Photo credit: Sebastian Posingis
The first thing people notice about 52-year-old fisherman Nestor is the fact that he has just one arm. A freak accident a couple of years ago meant the loss of his right arm. But for this fisherman, losing his boat to Typhoon Haiyan was a worse tragedy.
“Losing our boat was like losing our lifeblood,” says Nestor. “And for a fisherman to lose his boat…it was like losing my arm all over again.”
Nestor is from the coastal community of Bislig, where for the majority of people fishing is the primary source of livelihood.
“I still remember the first time I set out to sail,” Nestor recalls. “I was 12 years old and I couldn’t even carry a water jug by myself. My ancestors were men of the sea, and I knew that I was destined to be one as well. From then on, continuing after I got married and had children, I set out to sail. Fishing is the only thing I know how to do.”
Nestor fondly refers to fishing as his ‘second wife.’ “The sea also has extreme mood swings,” he notes with a laugh. However, Typhoon Haiyan was unlike any mood he had seen. “It was probably the only time I was terrified of the sea,” he says.
When the sea subsided, it took with it all of Nestor’s belongings, his small hut, and perhaps most importantly, his boat and all of his fishing equipment.

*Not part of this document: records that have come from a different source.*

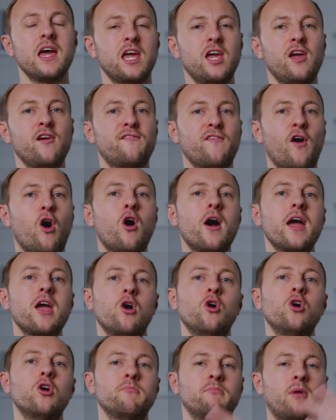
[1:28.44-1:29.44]
if I
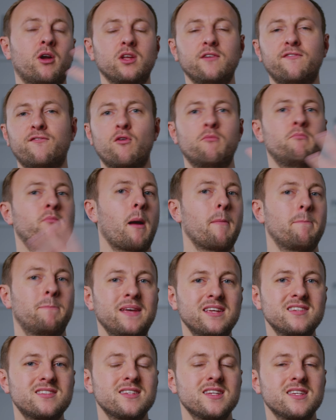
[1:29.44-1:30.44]
earn money from my
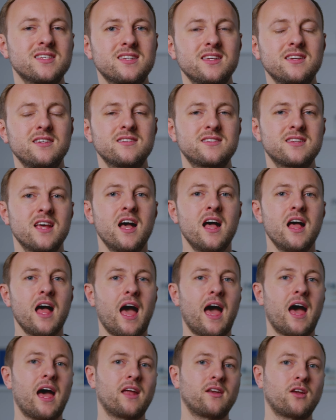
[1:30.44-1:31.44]
businesses
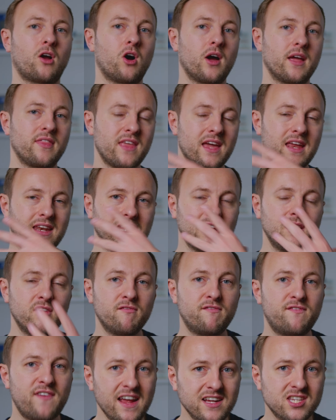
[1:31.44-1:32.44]
and I then
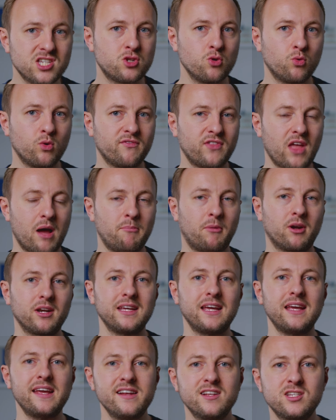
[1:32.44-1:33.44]
invest all of that
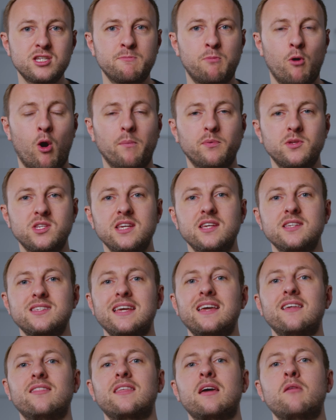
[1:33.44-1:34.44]
money into properties,
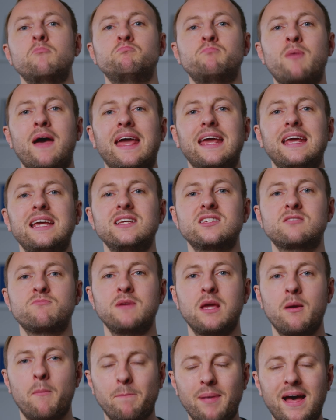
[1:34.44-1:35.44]
it then pays
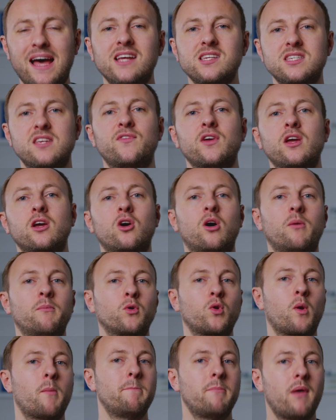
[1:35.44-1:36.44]
me a passive income
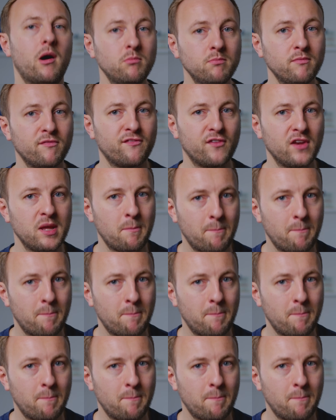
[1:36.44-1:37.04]
on a monthly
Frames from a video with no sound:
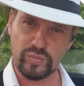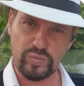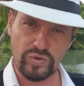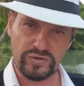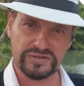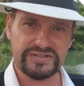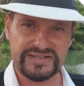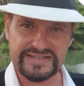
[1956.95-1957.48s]

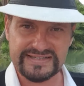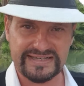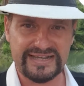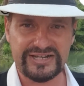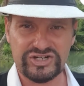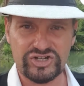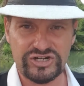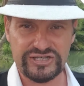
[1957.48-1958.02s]
what is
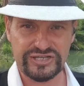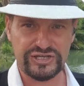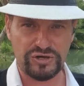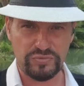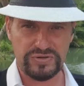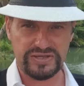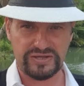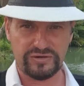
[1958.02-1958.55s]
actually
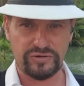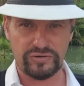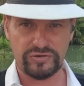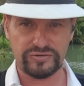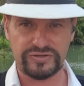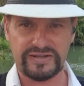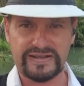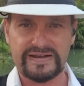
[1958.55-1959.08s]
going
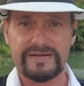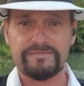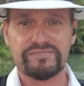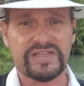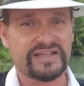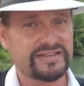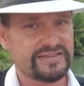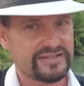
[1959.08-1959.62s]
on.
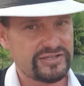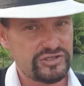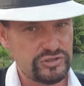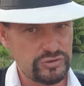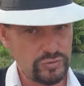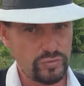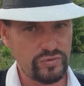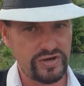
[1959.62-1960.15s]
And
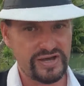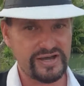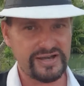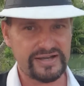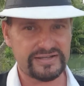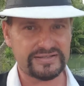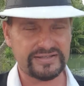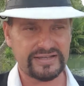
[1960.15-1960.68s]
your
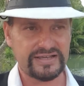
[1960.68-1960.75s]
art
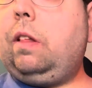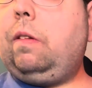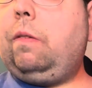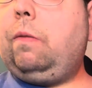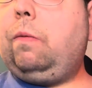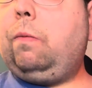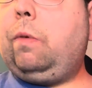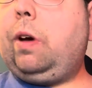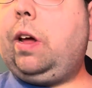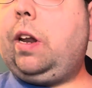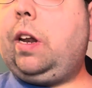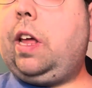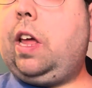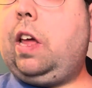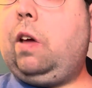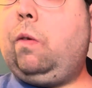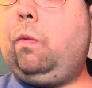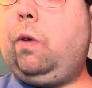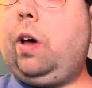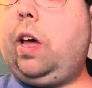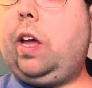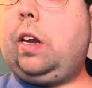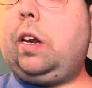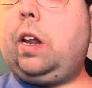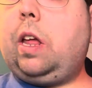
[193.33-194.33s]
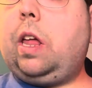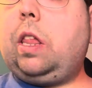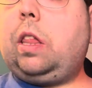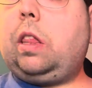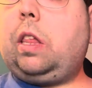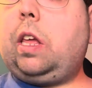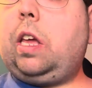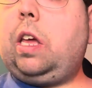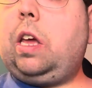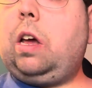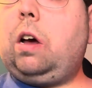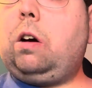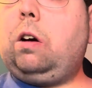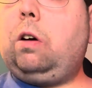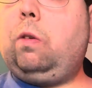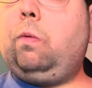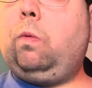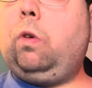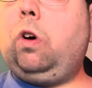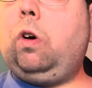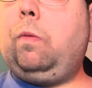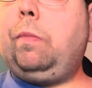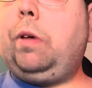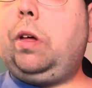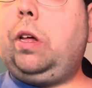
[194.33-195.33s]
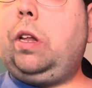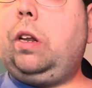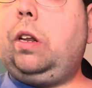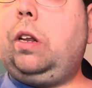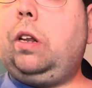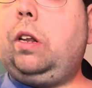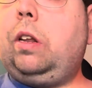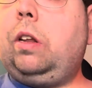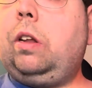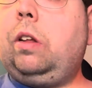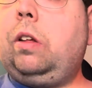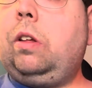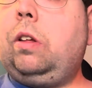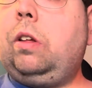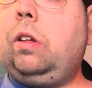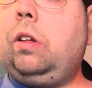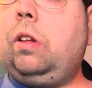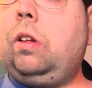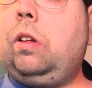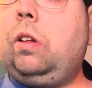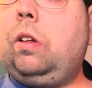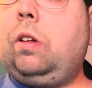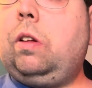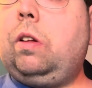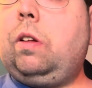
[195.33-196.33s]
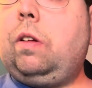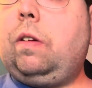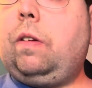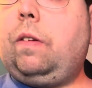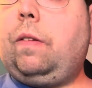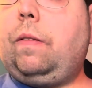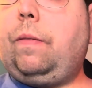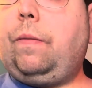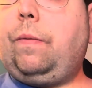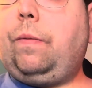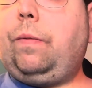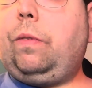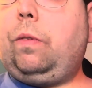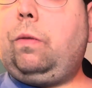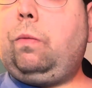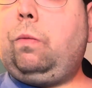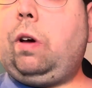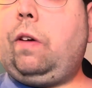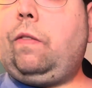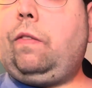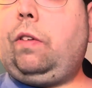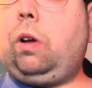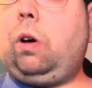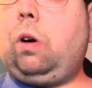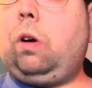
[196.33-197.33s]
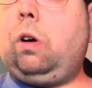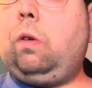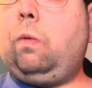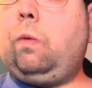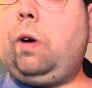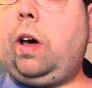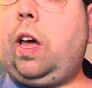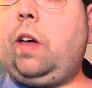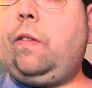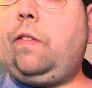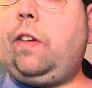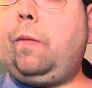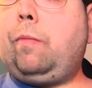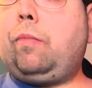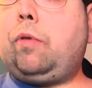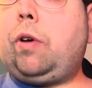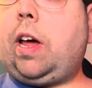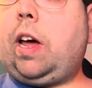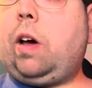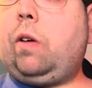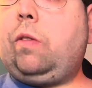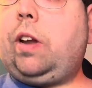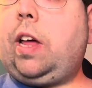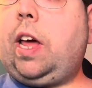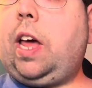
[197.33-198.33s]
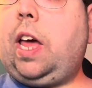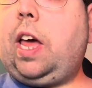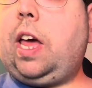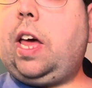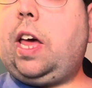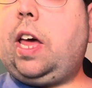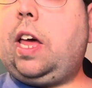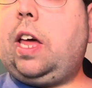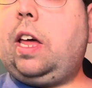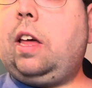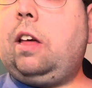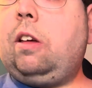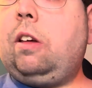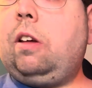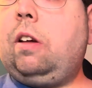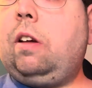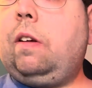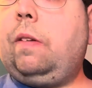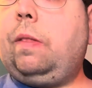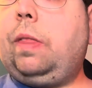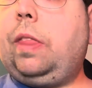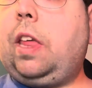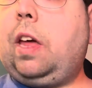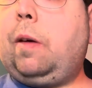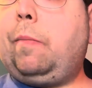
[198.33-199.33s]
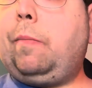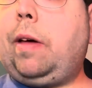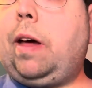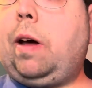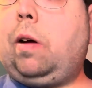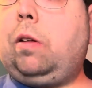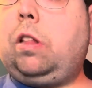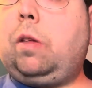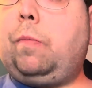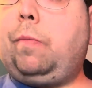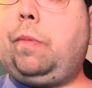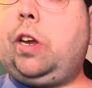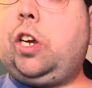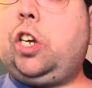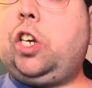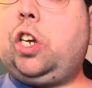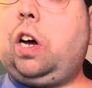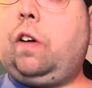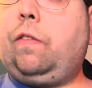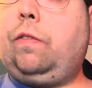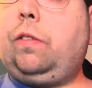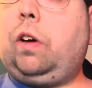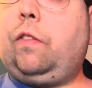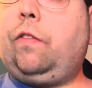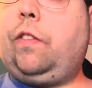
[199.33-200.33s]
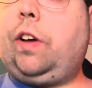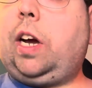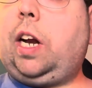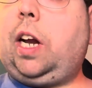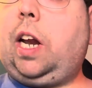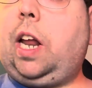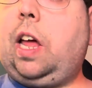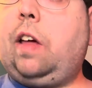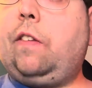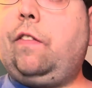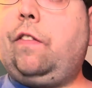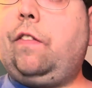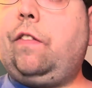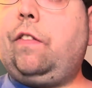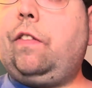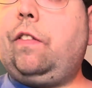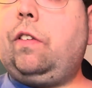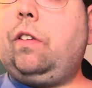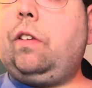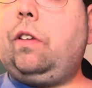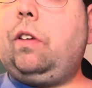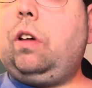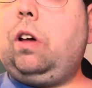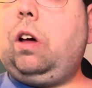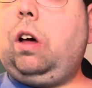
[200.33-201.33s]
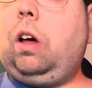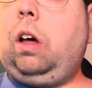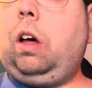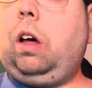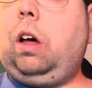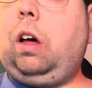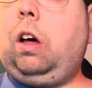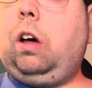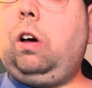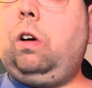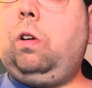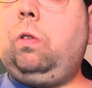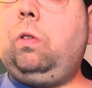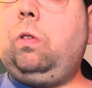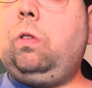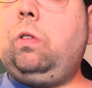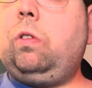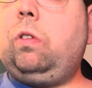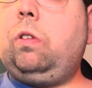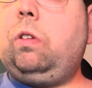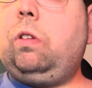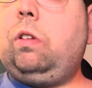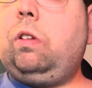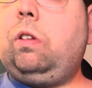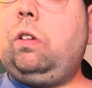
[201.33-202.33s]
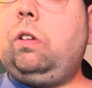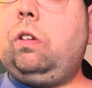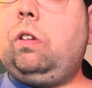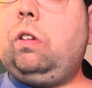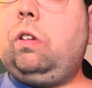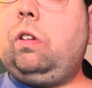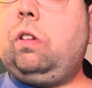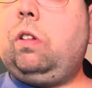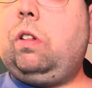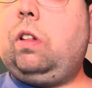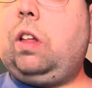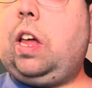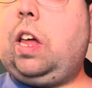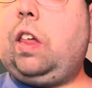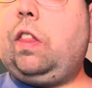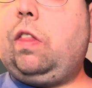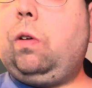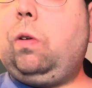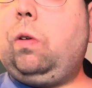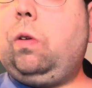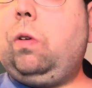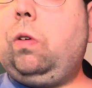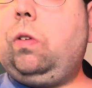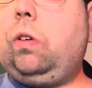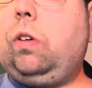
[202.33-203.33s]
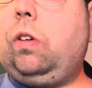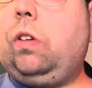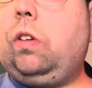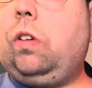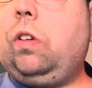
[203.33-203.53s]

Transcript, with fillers: when he witnessed a young woman with long wavy brown hair about to be shoved off a cliff. Uh-oh, he thought,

SOS Children’s Villages realizes that for people like Nestor, the kind of help most needed is the revitalisation of a livelihood. Such help allows them to support themselves and their families again, and to feel like a sustainable future is within arm’s reach again.

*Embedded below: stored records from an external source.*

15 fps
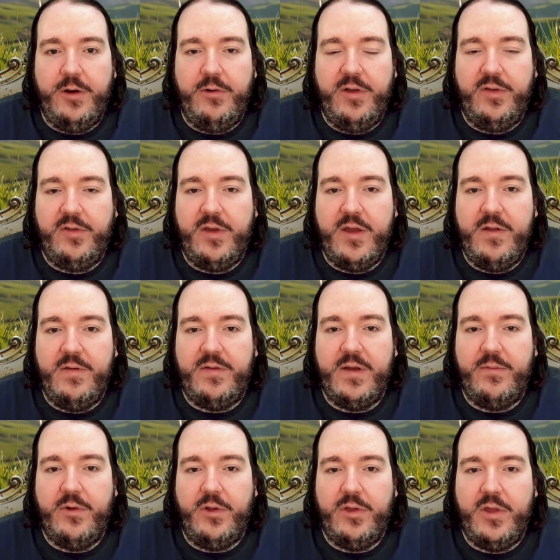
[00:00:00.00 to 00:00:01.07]
reskin
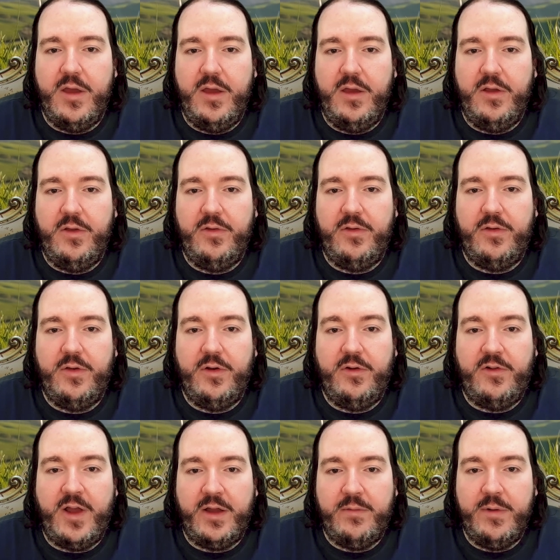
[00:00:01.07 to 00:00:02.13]
several things,
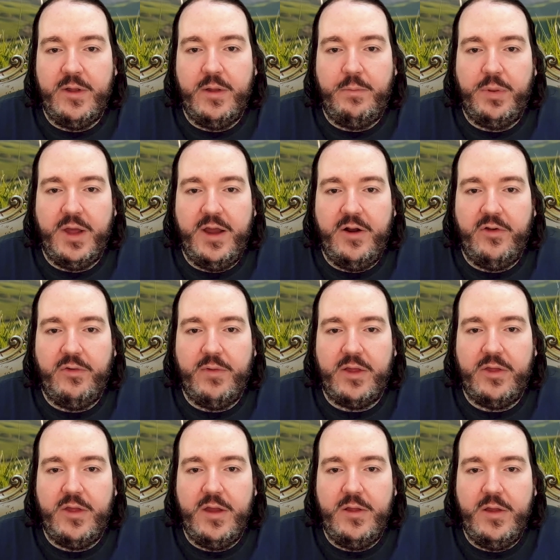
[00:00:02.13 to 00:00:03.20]
check with the players
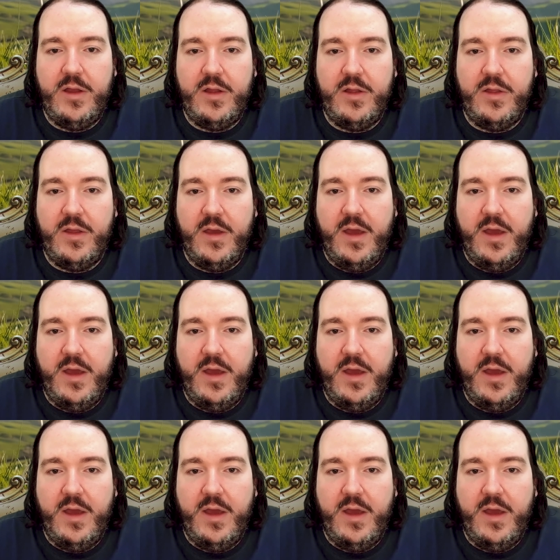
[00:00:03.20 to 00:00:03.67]
what they need,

“We leverage the existing skills of the people – the skills they developed over the course of their lives and applied in their work before Haiyan,” said Oscar Garol, Director of SOS Children’s Village - Tacloban
. “If they were fishermen, we give them boats. If they were carpenters, we give them heavy-duty tools of their own. If they used to be the neighborhood cook, we give them capital to restart their own carinderias [food stalls]. So far, 467 families have been helped under the livelihood program of SOS.
With this in mind, the organization has given fiberglass boats to the fishermen of Bislig, including Nestor. Two fishermen share the use of one boat. Nestor shares his with his neighbor and longtime friend, 48-year-old Evangelino Latina. “We share the gas for the boat and make sure that we each get to use the boat at least once a day,” Nestor says.
Before Typhoon Haiyan, the fishing community used boats made of plywood that did not meet the legally-mandated government standards. SOS staff, in consultation with the Agriculture Department, introduced eco-friendly fiberglass boats which are the same size as the old ones, and which feature similar engines and nets. Through a partnership with the Department of Agriculture, the fishermen are being trained in the use and maintainance of the new boats.
Today, Nestor is proud that he can go back to his chosen profession – to his chosen way of life. “A few days back, I caught a 10 kilo fish which I sold for 800 pesos,” he says. “That will be enough to feed my family for two weeks. It may not sound like a lot for other people; but for us, that is our life. And I thank SOS for giving that life back to us.”